*** Data extract ***
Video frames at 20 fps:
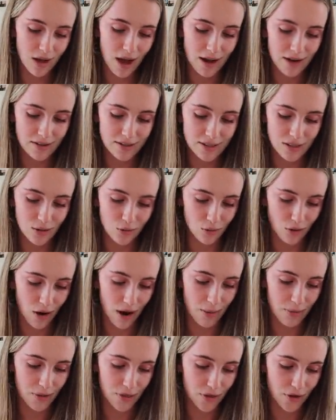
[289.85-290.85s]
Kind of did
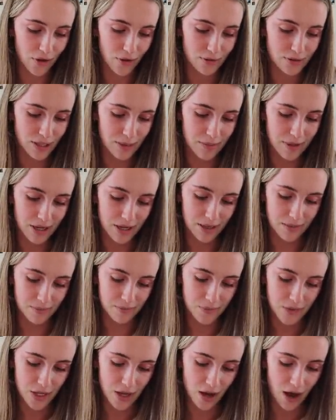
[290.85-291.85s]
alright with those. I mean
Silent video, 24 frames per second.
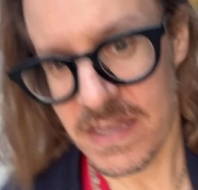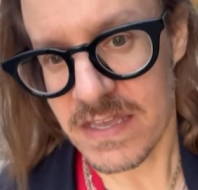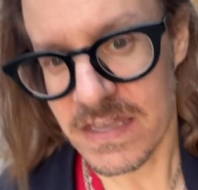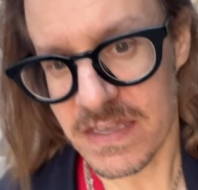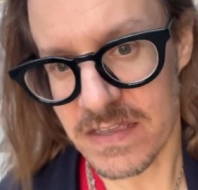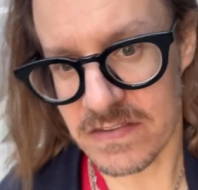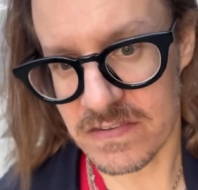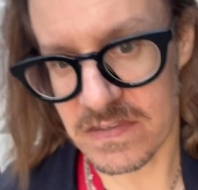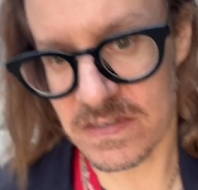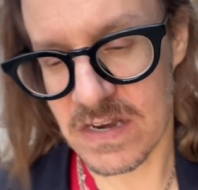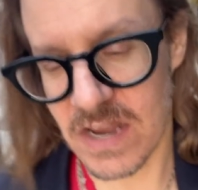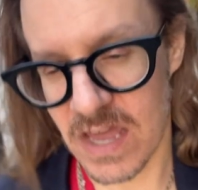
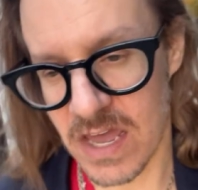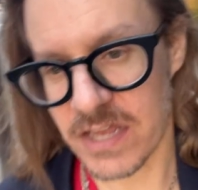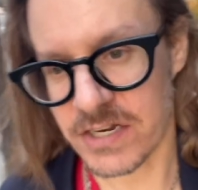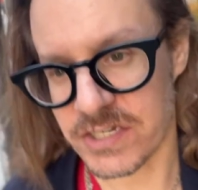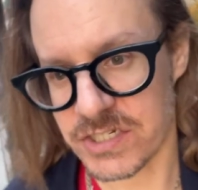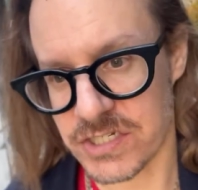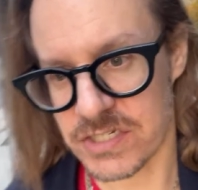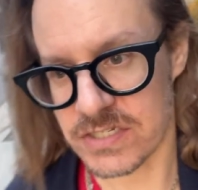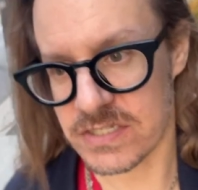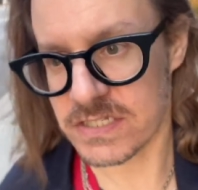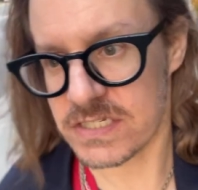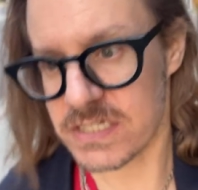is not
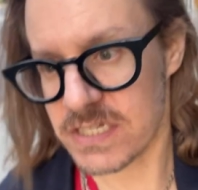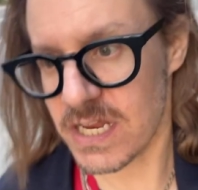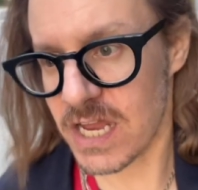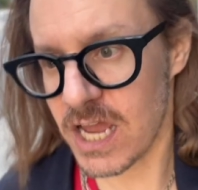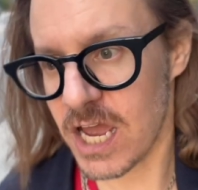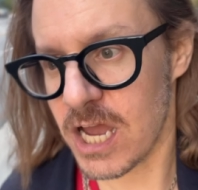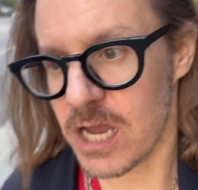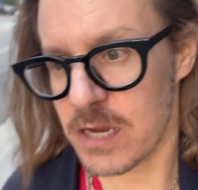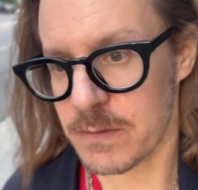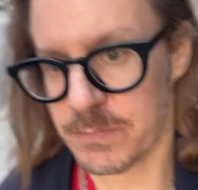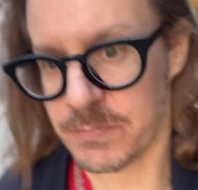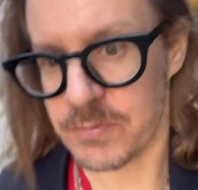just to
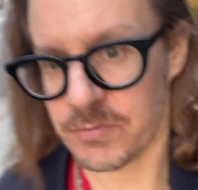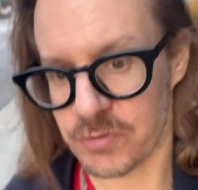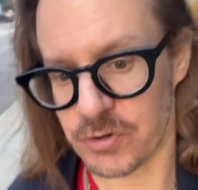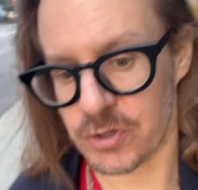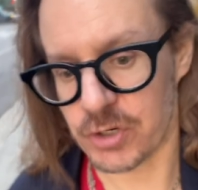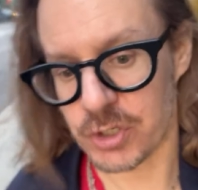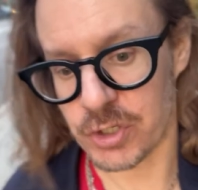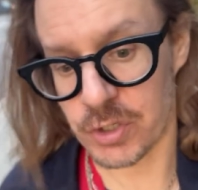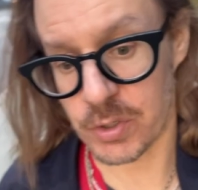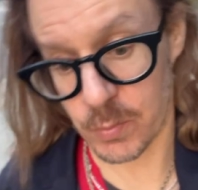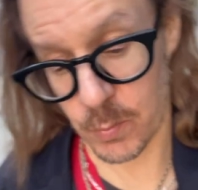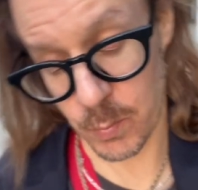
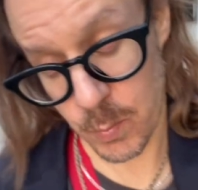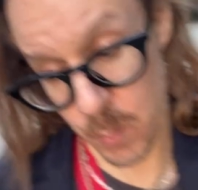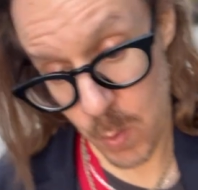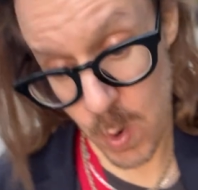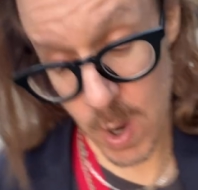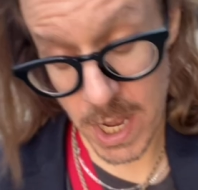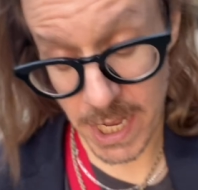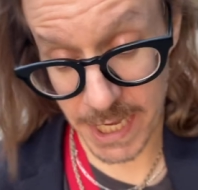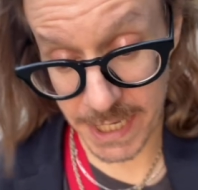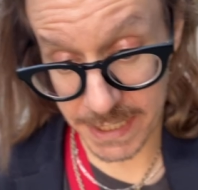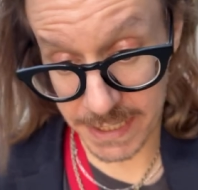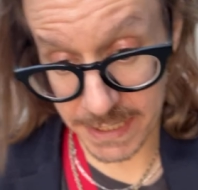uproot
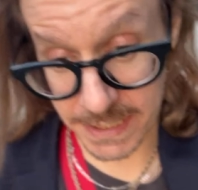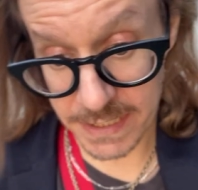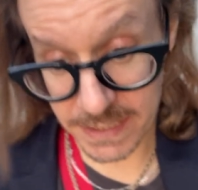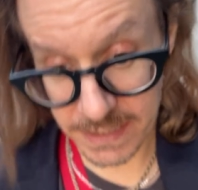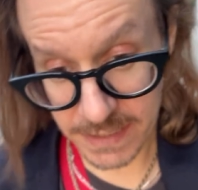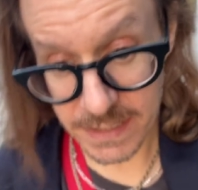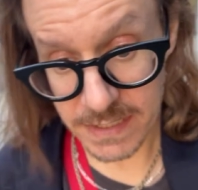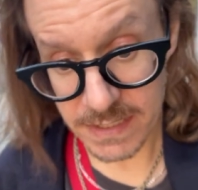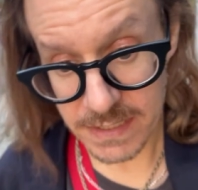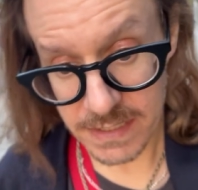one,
*** End of Data extract ***
Directions — In your answer, repeat all the entries exactly, but leave out the pictures.

Solution for this problem —
Video frames at 20 fps:
[289.85-290.85s]
Kind of did
[290.85-291.85s]
alright with those. I mean
Silent video, 24 frames per second.
is not
just to
uproot
one,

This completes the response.